**Collected data entries:**
-*-*-

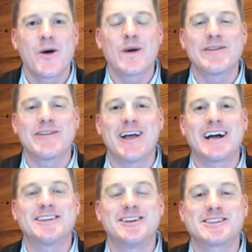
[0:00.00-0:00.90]
We have a
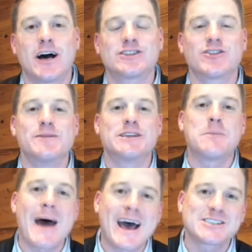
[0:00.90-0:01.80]
lot to discuss from this
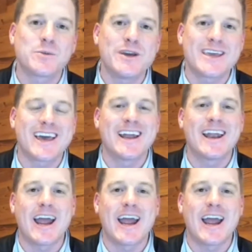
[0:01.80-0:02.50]
past weekend.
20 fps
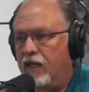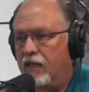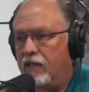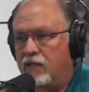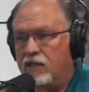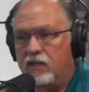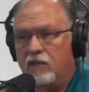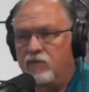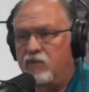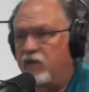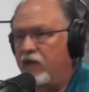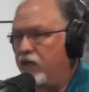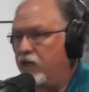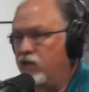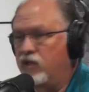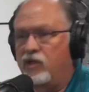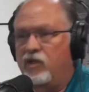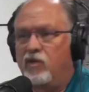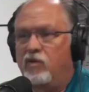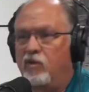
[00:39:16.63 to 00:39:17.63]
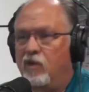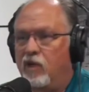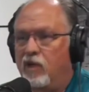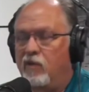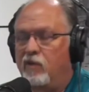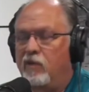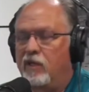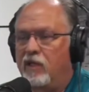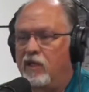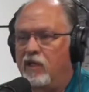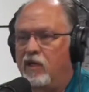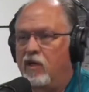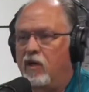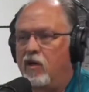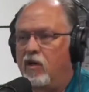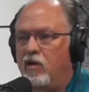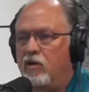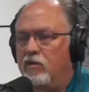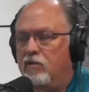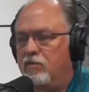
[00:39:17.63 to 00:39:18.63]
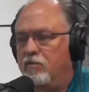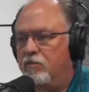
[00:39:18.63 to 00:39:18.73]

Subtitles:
Some trainers don't work with it at all,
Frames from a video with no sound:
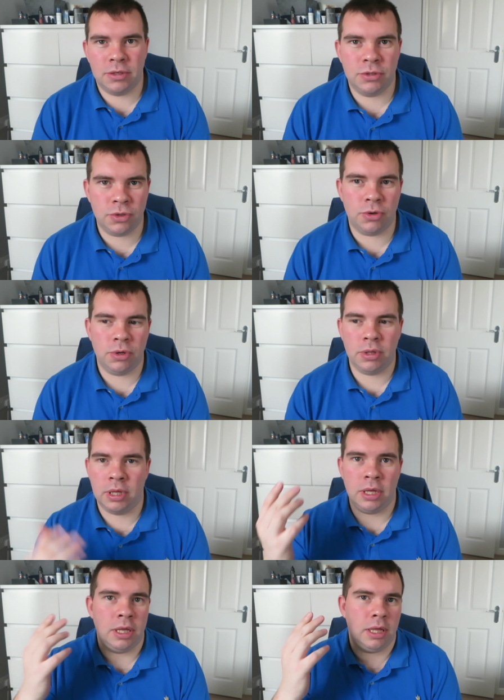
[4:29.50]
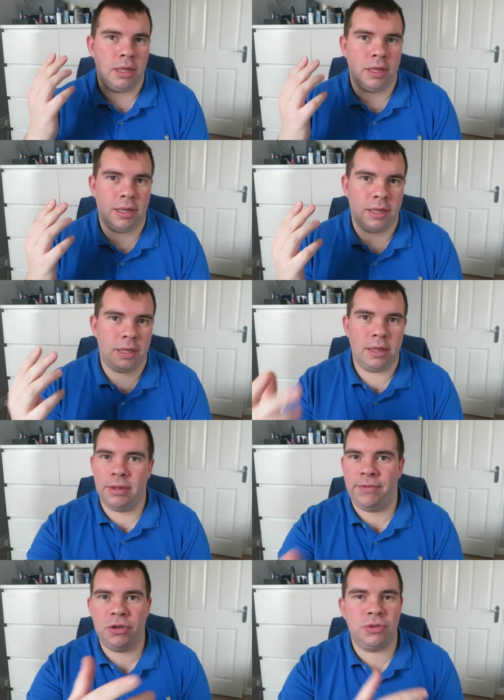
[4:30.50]
So
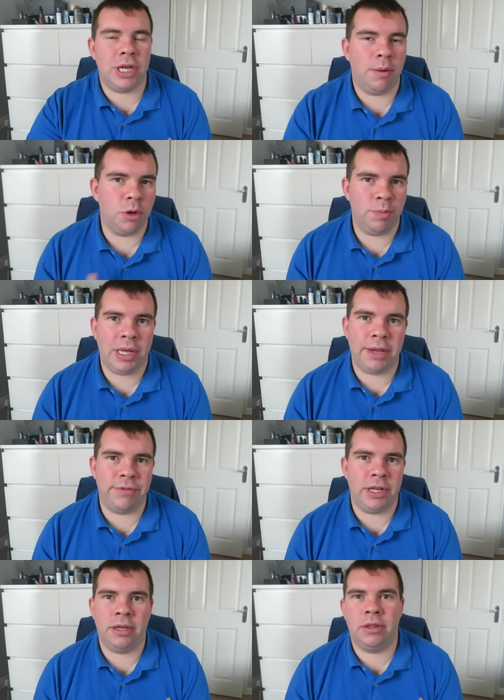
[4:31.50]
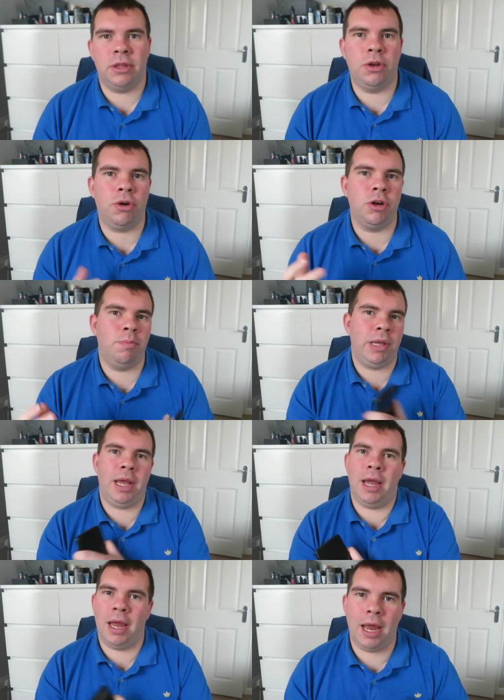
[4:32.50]
the videos that I'm going to be giving you, they're not going to
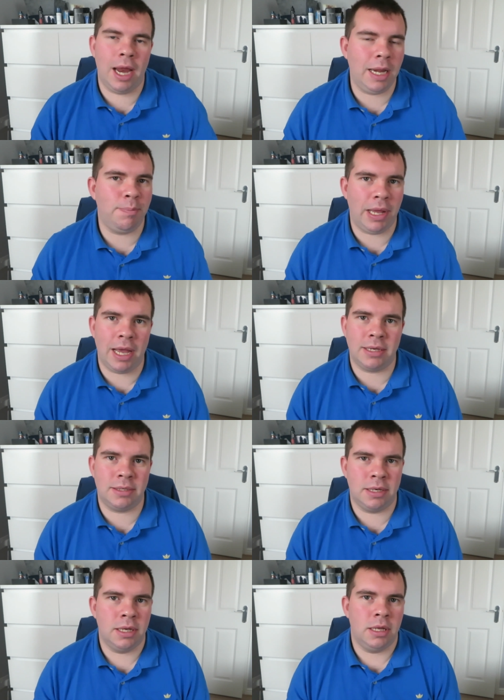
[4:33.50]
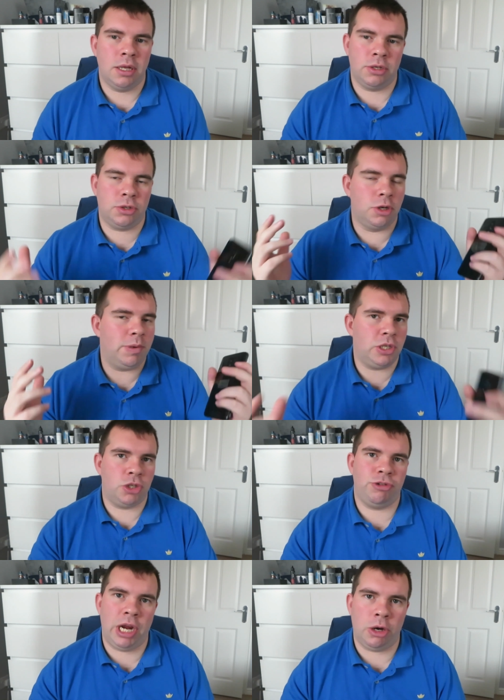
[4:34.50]
be any BS. Just going to be
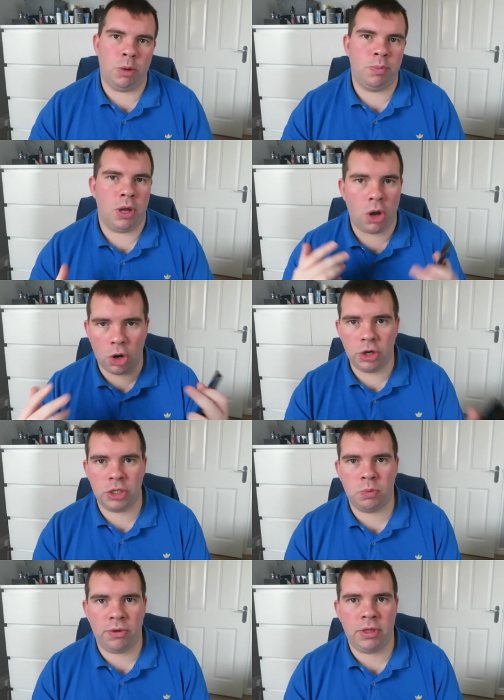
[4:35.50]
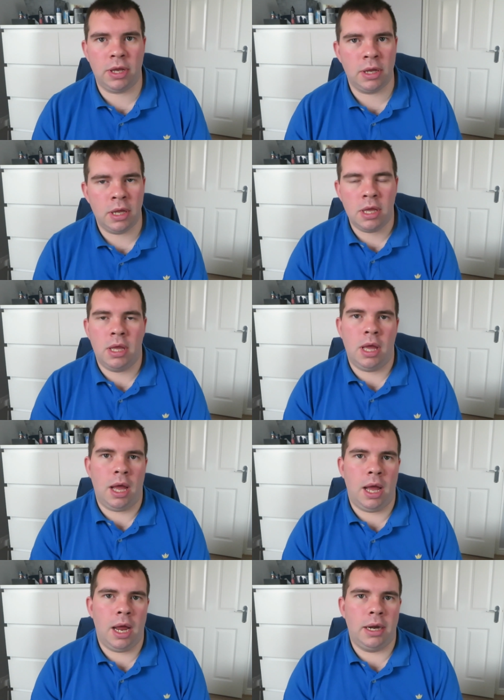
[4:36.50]
straight up, honest with you.
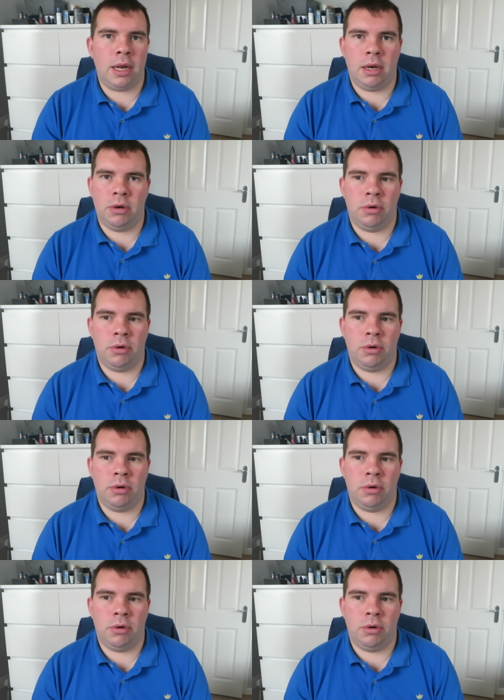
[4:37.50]
And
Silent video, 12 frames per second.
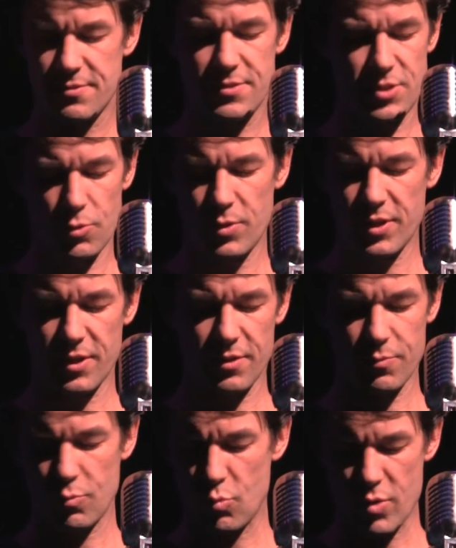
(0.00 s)

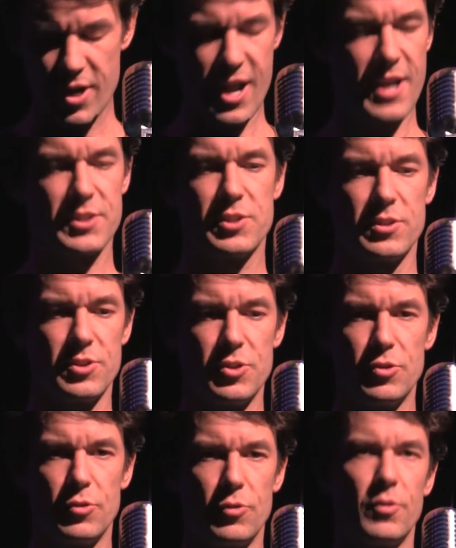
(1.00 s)
doing what I had to
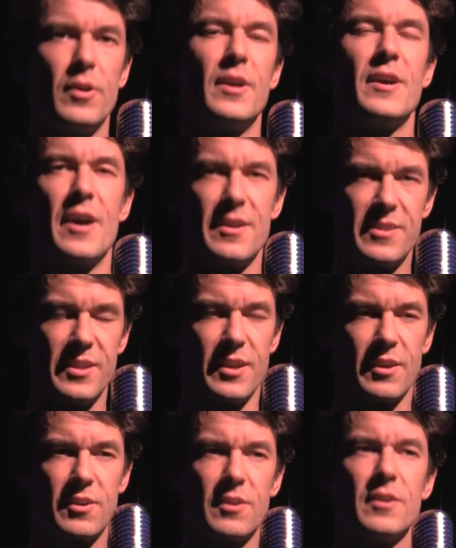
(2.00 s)
do, I
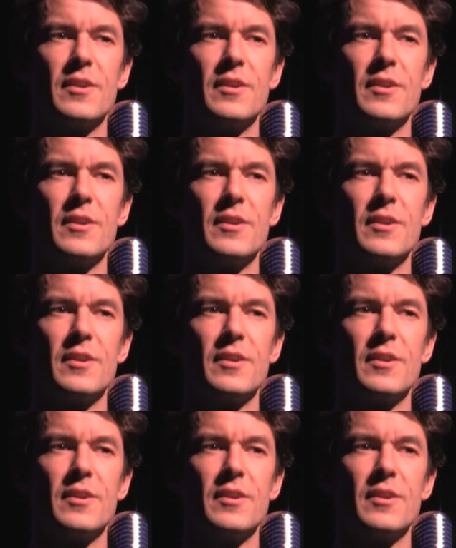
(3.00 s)
think,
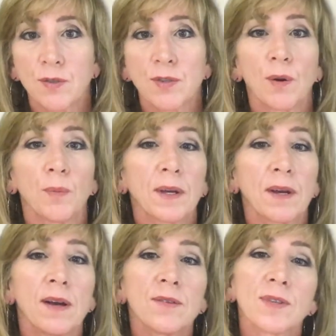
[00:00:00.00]
So
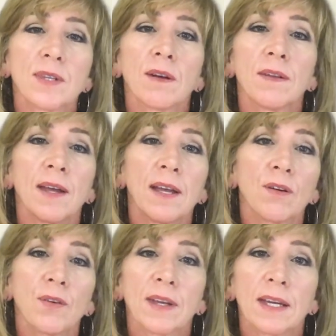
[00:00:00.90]
because they
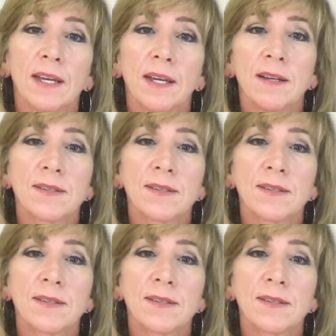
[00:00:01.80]
are the key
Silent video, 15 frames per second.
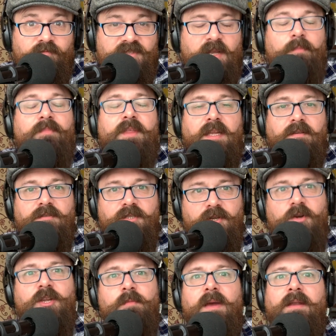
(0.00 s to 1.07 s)
something to
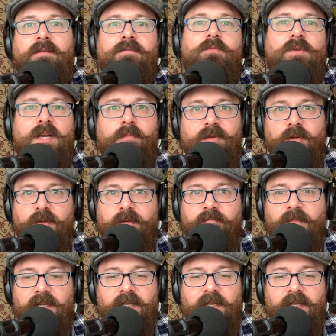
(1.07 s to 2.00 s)
document what I'm doing.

-*-*-

**Your goal:** Across the entries, each line containing the word "Silent" is to be counted once; the total alone is to be given.

**Written response:** 2